ただ、他の受験生も判例の言葉をしっかり回答はできないだろうという予想はついたので、問題文の言葉できるだけ入れて見当違いのことを書かない程度の記載で回答しました。
※本試験得点…62点
6,休憩
商標法まで40分ほど休憩時間がありますが、試験説明があるので実質的には20分程度しかありません。
さっとトイレなどを済ませ、エネルギー切れを防ぐために用意していたラムネを頬張ります。
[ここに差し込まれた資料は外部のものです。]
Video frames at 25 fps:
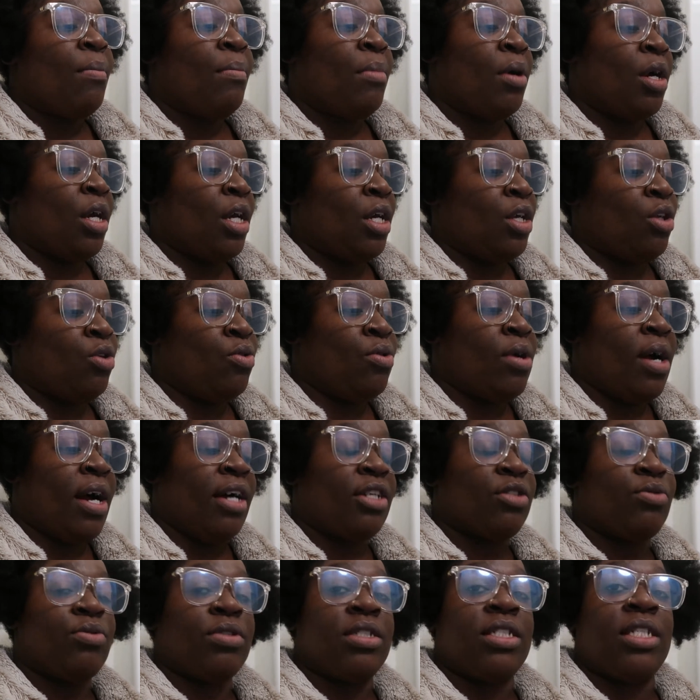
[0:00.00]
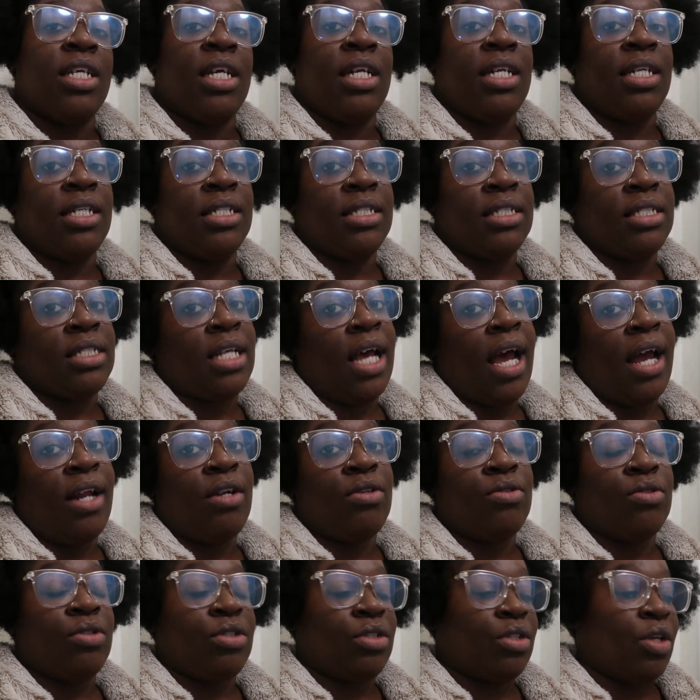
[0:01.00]
But you guys will see it in the
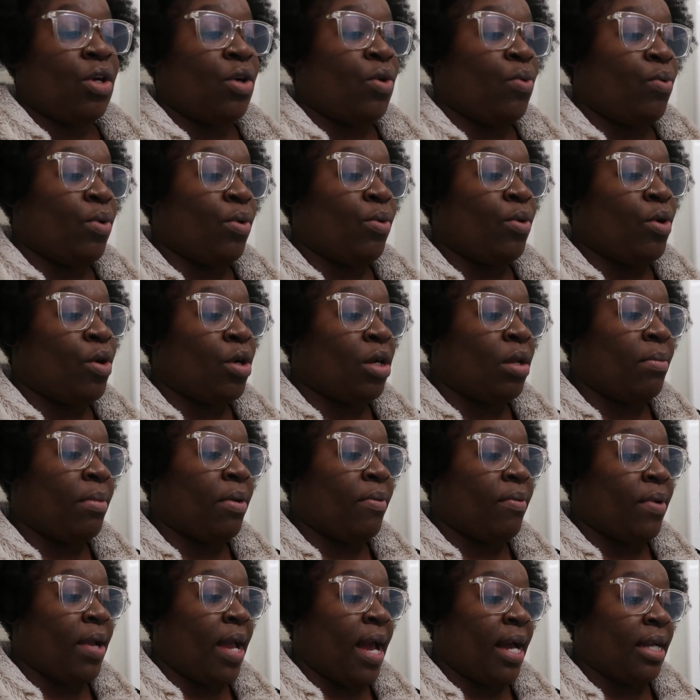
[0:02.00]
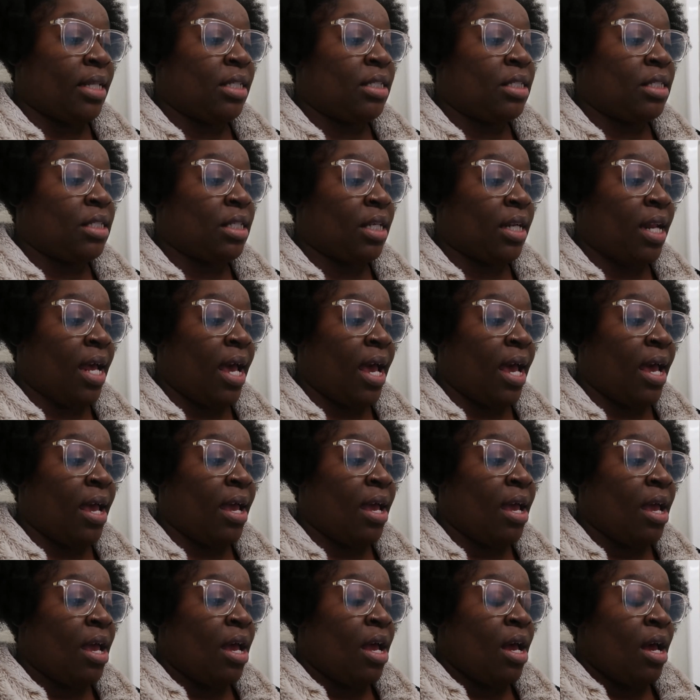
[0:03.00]
title, so we're going to be reacting to
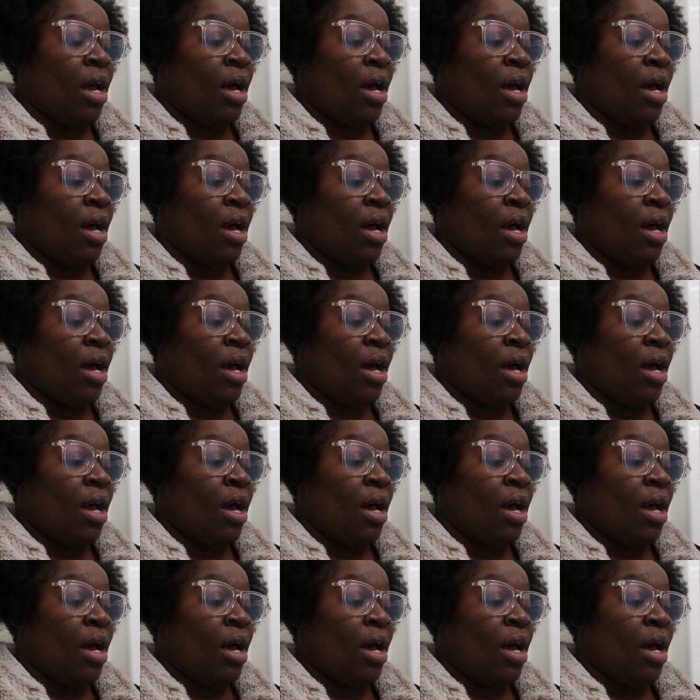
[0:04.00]
that.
ただ、特実、意匠を通じて大きな失敗をした感覚はなかったので、ゴールが見えて来た気がして少し気持ちの緩みが生じていました。それが商標法の失敗の原因だと思います。
7,商標法
(1)問題I
①設問1
使用許諾制度の趣旨を問う問題です。意外と過去問や予備校でも問われたことがない論点なので少し焦りました。
自由譲渡や分割分離移転の趣旨と混同させないことだけ意識して、青本の薄い記憶を頼りに乗り切りました。
②設問2
専用使用権と通常使用権の異同を問う問題でした。条文レベル記載が大半を占めるので、書き負けないようにできるだけ条文に忠実に回答しました。
(2)問題II
マドプロを絡めた本格的な事例問題でした。
日付が13個も登場する問題は過去にないのではないでしょうか…当然日付は2ページにまたがって記載されています。問題冊子の解体が禁止されているため、教室中でページをめくりまくる音が聞こえました。
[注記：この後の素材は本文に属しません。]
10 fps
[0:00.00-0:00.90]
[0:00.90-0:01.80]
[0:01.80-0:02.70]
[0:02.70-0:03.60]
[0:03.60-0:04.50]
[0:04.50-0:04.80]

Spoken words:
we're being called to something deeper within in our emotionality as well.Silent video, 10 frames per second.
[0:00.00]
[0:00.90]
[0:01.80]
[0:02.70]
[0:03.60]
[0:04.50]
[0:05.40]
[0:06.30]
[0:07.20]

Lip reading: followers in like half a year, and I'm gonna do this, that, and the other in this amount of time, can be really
最後の最後で疲れ果てている状況だったので精神的にかなりキツかったです。
しかし、時系列問題は日付さえ正確に並べてしまえば難しくないと思っていたので、最後の力を振り絞って整理しました。
時系列表ができあがって安心してしまったんでしょうね…ここで本日最大のミスを犯します。8条1項と4条1項11号の無効理由を間違えてしました…
これは本試験が終わって帰宅する途中で気づき、果てしなく落ち込みました。。
あと、あまり他の受験生が書かないであろう判例論点を記載したり、出願日認定を丁寧にやりすぎるなど商標法は正直バランスを崩していたと思います。
※本試験得点…66点
8,まとめ
本試験を通じて思ったのは、「良好なメンタルを維持しつつ安定したパフォーマンスを3科目全てで発揮することは非常に困難である」ということです。
当たり前すぎる感想ですが、これに尽きると思います。
失敗した時はこういう風にリカバリーしようとかそう言ったシミュレーションはしていましたが、まさか慢心で大きなミスを犯すとは思っていませんでした…
論文受験生は当然短答試験に合格した方々で、やる気も能力も知識も十分に兼ね備えているはずです。
それでも明暗が分かれるのは、結局のところ自分の実力を本試験で発揮できるか、ということなのだと思いました。